- Data provided
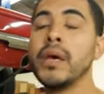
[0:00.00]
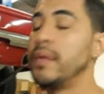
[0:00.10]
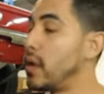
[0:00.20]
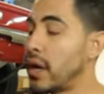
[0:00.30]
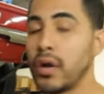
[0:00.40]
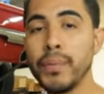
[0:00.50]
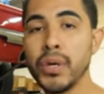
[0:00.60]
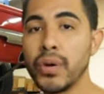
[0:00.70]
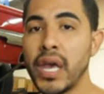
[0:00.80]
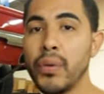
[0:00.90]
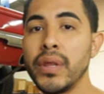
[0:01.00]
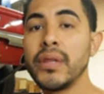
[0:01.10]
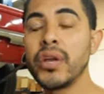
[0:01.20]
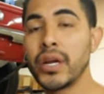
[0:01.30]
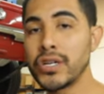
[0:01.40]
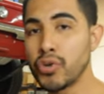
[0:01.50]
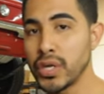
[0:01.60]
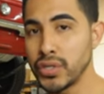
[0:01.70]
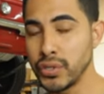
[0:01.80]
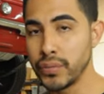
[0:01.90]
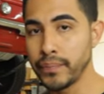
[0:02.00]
they're going to be okay with it and they're going to trust you.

- Task to complete
Omit all images when repeating the data above exactly.

- Result for this exercise
[0:00.00]
[0:00.10]
[0:00.20]
[0:00.30]
[0:00.40]
[0:00.50]
[0:00.60]
[0:00.70]
[0:00.80]
[0:00.90]
[0:01.00]
[0:01.10]
[0:01.20]
[0:01.30]
[0:01.40]
[0:01.50]
[0:01.60]
[0:01.70]
[0:01.80]
[0:01.90]
[0:02.00]
they're going to be okay with it and they're going to trust you.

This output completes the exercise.